Non sempre occorre emigrare

«Contrariamente a quella che può essere una percezione comune - ribadisce la docente - è possibile ottenere importanti risultati nel campo delle discipline scientifiche senza abbandonare il proprio territorio. La tenacia, la passione, lo spirito di sacrificio e l’impegno a migliorarsi sempre rappresentano i requisiti necessari per conseguire gli obiettivi più importanti. Per donne e uomini».

Serve dunque, ancora, raccontare esperienze luminose di “donne nella scienza”. Quando barriere, diffidenza e stereotipi saranno superati, allora potremo parlare semplicemente di “cervelli”, a prescindere dal genere.

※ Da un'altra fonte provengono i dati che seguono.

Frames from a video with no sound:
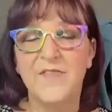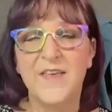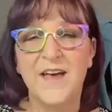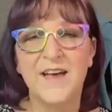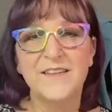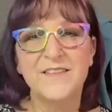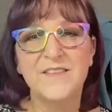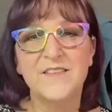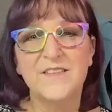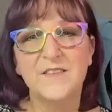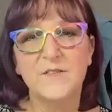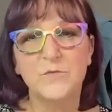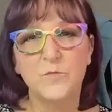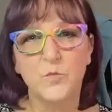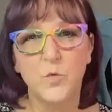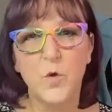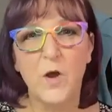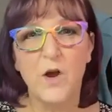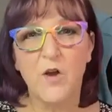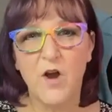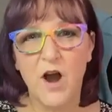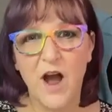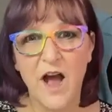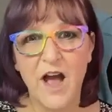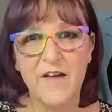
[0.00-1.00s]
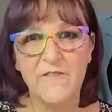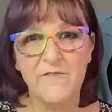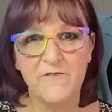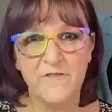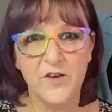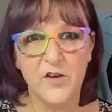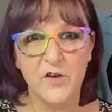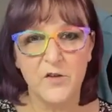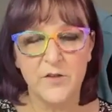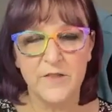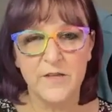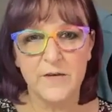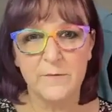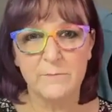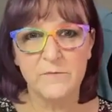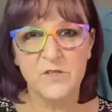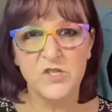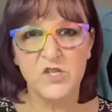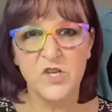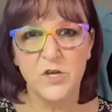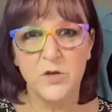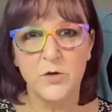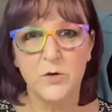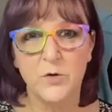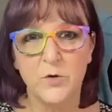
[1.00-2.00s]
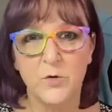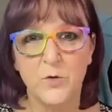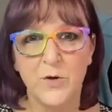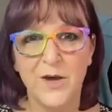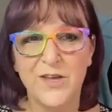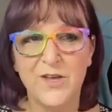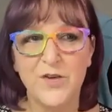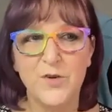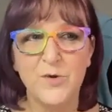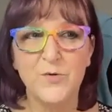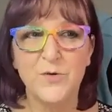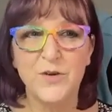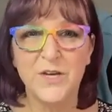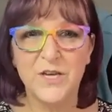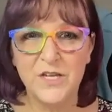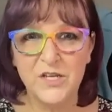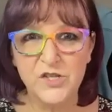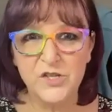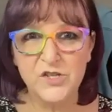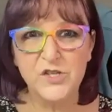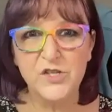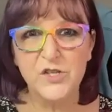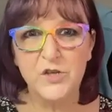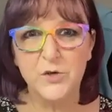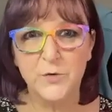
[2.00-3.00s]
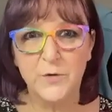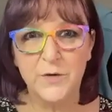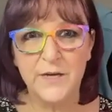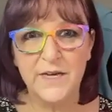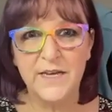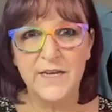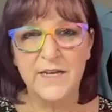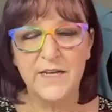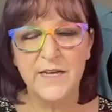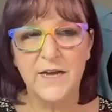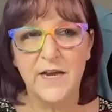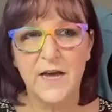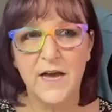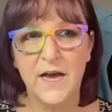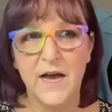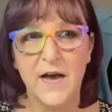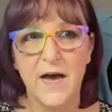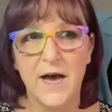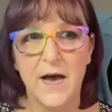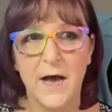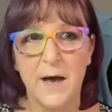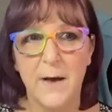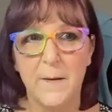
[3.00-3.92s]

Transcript: And that's where I fill them to. You can do it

Le scoperte e le pubblicazioni: la frana sottomarina del 1908

Laureate in Fisica, le professoresse Debora Presti, Barbara Orecchio e Cristina Totaro hanno sviluppato il loro percorso accademico e scientifico all’Università di Messina, arricchendolo con esperienze di ricerca in vari istituti italiani ed esteri. Tra i risultati più significativi, la scoperta che una frana sottomarina, sviluppatasi al largo di Taormina immediatamente dopo il terremoto del 1908, contribuì in modo determinante a causare il maremoto che, insieme al terremoto stesso, devastò l’area dello Stretto. Lo studio, pubblicato dall'American Geophysical Union, ha gettato le basi per una nuova concezione dei rischi legati ai maremoti in Sicilia. Di grande impatto anche la ricerca, diffusa su Scientific Reports Nature, che ha portato all’individuazione di volumi crostali ricchi di gas sotto il settore centrale delle Isole Eolie in un’area notoriamente esposta a forti degassamenti e a violenta attività esplosiva. Recentissimo lo studio, pubblicato su Nature Communications, che ha fornito nuove importanti conoscenze sulla Faglia Est Anatolica responsabile dei due devastanti terremoti che hanno causato circa 50.000 vittime tra la Turchia e la Siria nel 2023.